*RECORD EXTRACTS*.
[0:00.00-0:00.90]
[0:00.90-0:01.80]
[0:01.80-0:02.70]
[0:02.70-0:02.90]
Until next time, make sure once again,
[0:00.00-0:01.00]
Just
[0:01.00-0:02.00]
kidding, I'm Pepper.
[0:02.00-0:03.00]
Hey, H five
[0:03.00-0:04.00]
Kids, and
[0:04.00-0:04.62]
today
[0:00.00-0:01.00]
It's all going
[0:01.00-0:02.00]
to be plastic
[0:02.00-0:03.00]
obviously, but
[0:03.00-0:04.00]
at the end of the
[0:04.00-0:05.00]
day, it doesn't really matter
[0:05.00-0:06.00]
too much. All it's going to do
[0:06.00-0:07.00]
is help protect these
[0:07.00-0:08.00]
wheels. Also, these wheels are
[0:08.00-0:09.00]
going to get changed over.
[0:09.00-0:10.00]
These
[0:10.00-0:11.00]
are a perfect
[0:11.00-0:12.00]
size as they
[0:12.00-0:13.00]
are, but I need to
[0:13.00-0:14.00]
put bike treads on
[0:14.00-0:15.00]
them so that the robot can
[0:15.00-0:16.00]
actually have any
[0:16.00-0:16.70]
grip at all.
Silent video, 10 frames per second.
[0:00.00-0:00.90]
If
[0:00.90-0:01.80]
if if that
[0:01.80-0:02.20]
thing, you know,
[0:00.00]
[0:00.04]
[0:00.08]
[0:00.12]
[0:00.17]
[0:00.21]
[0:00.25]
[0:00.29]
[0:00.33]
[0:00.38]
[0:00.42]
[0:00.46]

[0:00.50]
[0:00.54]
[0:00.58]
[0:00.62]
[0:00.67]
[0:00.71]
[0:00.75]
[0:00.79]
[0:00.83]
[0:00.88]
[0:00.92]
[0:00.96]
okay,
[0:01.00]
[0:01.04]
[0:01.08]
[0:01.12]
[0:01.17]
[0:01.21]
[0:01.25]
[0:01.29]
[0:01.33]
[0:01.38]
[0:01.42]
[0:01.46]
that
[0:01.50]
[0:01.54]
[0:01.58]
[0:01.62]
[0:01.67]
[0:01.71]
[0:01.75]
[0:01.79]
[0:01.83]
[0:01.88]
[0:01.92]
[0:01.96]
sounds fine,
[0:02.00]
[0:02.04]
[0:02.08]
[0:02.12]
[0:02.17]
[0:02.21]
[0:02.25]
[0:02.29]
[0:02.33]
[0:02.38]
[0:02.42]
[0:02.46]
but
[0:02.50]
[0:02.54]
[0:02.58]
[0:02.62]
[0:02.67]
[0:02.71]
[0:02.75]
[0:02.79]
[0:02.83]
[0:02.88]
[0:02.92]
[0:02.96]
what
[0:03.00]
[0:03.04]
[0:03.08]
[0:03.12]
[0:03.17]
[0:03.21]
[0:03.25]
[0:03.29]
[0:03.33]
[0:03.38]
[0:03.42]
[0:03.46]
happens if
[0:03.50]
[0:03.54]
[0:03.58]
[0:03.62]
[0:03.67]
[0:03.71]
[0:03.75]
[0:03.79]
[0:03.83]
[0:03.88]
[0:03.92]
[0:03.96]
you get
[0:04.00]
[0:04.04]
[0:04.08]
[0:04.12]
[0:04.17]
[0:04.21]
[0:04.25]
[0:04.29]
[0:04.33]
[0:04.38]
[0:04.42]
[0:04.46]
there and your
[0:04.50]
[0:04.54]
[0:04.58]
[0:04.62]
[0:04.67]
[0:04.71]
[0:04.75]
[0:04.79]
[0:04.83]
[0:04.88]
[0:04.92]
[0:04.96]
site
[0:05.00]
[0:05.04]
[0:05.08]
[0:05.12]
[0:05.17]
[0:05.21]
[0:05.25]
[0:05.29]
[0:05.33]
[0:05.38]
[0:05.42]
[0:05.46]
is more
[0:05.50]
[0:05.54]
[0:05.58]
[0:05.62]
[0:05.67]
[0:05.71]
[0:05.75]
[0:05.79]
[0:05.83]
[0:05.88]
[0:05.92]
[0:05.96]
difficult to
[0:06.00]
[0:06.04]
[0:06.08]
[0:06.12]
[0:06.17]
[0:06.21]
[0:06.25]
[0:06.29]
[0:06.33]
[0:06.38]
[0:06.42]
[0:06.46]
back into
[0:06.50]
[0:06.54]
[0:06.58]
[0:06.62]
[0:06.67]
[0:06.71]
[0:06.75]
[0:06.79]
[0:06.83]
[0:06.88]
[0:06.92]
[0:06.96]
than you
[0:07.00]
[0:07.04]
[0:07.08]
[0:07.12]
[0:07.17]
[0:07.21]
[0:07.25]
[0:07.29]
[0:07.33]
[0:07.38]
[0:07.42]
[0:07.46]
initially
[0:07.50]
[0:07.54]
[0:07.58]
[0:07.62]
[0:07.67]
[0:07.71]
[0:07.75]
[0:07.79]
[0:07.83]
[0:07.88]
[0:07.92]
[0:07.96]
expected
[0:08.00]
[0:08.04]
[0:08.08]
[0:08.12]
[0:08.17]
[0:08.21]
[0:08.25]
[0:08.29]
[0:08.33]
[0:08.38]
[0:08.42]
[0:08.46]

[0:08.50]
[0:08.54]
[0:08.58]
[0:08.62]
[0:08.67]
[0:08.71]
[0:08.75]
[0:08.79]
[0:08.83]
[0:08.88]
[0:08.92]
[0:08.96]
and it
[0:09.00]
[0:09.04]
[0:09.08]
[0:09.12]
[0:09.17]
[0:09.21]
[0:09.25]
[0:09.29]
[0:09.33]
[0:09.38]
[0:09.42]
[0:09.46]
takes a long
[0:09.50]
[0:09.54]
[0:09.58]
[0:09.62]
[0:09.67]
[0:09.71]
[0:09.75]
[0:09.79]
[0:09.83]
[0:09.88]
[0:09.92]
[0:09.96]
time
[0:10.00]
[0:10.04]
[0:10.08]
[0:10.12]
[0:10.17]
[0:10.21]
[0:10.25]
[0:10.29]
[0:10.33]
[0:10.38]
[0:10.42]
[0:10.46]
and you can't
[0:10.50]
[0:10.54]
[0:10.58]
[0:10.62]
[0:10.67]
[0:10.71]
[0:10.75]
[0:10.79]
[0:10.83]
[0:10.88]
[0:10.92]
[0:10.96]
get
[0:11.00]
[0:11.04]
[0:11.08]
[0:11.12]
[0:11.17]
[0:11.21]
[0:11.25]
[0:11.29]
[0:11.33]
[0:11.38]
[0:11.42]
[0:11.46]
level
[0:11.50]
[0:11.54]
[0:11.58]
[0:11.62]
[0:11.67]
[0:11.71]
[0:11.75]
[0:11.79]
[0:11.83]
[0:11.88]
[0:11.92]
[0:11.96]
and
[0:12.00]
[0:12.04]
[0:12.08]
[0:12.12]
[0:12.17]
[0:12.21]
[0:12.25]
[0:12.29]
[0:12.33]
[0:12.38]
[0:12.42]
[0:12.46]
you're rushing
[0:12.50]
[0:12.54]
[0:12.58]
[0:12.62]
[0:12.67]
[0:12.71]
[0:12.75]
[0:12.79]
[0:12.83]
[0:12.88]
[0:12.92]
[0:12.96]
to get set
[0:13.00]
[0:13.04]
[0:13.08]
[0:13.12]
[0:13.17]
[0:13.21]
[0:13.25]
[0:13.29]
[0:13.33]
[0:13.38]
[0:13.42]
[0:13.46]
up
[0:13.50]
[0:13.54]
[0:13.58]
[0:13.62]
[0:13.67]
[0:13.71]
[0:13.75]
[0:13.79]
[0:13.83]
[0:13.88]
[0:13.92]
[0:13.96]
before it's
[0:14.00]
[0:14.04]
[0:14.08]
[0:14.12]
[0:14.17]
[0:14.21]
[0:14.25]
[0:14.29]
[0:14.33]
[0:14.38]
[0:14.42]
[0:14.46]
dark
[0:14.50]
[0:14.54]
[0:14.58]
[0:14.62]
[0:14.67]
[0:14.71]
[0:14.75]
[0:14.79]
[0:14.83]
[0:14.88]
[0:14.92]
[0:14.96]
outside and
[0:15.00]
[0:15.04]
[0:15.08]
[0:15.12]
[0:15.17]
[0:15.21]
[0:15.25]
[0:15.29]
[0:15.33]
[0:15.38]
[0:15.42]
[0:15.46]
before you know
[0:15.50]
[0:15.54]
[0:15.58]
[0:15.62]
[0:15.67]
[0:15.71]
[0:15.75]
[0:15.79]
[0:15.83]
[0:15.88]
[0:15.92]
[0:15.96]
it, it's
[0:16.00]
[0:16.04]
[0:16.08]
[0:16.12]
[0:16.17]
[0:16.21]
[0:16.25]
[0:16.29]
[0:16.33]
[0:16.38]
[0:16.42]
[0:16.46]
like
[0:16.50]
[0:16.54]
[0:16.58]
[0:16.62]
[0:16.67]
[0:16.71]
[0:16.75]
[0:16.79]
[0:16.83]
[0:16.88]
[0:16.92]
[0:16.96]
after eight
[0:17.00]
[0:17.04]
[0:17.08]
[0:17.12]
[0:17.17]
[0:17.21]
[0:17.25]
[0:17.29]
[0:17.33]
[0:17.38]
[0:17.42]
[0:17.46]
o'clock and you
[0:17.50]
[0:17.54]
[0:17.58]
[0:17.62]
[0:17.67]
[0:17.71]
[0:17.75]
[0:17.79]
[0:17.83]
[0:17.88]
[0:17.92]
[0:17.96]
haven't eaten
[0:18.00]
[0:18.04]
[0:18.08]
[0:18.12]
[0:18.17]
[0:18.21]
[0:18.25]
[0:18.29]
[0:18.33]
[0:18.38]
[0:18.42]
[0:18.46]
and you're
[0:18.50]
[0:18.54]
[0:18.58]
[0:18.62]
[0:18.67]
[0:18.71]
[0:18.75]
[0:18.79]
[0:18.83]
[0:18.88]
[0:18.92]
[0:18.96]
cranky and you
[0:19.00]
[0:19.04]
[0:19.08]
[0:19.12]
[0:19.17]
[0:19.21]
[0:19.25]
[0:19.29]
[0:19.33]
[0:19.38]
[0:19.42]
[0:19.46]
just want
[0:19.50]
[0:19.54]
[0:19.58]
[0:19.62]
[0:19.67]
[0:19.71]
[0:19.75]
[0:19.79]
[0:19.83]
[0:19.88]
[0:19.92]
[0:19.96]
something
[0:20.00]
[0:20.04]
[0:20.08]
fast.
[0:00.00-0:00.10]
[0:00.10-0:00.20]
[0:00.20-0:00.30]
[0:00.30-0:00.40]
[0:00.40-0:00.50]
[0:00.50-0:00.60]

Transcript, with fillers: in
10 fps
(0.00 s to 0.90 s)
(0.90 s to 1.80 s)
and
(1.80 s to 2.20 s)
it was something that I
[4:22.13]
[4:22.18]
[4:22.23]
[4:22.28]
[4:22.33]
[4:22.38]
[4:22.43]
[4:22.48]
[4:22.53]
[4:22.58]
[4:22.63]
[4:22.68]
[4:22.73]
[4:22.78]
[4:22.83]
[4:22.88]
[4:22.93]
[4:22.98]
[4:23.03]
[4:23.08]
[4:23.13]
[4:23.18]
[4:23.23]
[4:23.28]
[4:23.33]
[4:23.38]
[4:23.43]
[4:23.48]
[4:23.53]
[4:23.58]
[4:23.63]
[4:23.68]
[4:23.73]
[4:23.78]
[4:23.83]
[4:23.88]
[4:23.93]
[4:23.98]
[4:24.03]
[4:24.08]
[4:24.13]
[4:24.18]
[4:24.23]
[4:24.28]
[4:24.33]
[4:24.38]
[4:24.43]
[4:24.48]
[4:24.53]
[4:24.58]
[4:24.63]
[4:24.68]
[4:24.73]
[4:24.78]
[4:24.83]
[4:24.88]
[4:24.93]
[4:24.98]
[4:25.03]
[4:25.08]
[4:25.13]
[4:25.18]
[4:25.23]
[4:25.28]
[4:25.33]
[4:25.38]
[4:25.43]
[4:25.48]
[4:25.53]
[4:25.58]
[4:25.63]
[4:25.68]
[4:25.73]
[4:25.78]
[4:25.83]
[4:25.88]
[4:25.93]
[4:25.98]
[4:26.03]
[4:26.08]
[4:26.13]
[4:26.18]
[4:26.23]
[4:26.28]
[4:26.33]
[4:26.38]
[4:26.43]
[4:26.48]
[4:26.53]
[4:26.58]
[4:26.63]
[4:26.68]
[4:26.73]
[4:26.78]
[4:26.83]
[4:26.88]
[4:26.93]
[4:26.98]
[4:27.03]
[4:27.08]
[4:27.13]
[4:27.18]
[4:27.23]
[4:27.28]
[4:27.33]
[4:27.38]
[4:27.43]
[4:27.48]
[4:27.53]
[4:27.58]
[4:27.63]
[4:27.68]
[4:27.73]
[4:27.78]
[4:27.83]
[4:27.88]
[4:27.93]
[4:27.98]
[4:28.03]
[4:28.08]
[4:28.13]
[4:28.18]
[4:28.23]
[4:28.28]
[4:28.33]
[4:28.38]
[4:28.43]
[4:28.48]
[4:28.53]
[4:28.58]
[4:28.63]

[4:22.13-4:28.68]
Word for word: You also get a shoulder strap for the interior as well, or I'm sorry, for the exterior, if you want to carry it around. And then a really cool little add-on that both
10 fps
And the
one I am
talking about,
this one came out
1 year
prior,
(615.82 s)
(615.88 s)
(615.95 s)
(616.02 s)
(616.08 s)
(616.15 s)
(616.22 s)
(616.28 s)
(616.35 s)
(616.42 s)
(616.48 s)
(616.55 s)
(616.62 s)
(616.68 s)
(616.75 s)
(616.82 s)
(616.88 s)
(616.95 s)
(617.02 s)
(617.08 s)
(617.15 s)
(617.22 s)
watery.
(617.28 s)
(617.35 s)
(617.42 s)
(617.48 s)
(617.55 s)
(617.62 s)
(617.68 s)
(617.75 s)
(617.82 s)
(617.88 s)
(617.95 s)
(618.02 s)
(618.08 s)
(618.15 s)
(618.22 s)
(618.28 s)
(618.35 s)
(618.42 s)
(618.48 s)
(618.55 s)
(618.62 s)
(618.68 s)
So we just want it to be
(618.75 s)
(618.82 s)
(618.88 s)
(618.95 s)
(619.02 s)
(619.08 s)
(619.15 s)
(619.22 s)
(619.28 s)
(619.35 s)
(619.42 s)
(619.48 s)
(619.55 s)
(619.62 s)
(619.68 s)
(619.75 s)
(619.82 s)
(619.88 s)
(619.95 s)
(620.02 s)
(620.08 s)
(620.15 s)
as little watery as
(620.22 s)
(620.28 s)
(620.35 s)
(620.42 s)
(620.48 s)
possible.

*WHAT THE TASK ASKS*.
Please print exactly what appears from the first line of the data through the line with "Silent video, 10 frames per second.", including both of those lines and nothing past them.

*RESULT OF THIS EXERCISE*.
[0:00.00-0:00.90]
[0:00.90-0:01.80]
[0:01.80-0:02.70]
[0:02.70-0:02.90]
Until next time, make sure once again,
[0:00.00-0:01.00]
Just
[0:01.00-0:02.00]
kidding, I'm Pepper.
[0:02.00-0:03.00]
Hey, H five
[0:03.00-0:04.00]
Kids, and
[0:04.00-0:04.62]
today
[0:00.00-0:01.00]
It's all going
[0:01.00-0:02.00]
to be plastic
[0:02.00-0:03.00]
obviously, but
[0:03.00-0:04.00]
at the end of the
[0:04.00-0:05.00]
day, it doesn't really matter
[0:05.00-0:06.00]
too much. All it's going to do
[0:06.00-0:07.00]
is help protect these
[0:07.00-0:08.00]
wheels. Also, these wheels are
[0:08.00-0:09.00]
going to get changed over.
[0:09.00-0:10.00]
These
[0:10.00-0:11.00]
are a perfect
[0:11.00-0:12.00]
size as they
[0:12.00-0:13.00]
are, but I need to
[0:13.00-0:14.00]
put bike treads on
[0:14.00-0:15.00]
them so that the robot can
[0:15.00-0:16.00]
actually have any
[0:16.00-0:16.70]
grip at all.
Silent video, 10 frames per second.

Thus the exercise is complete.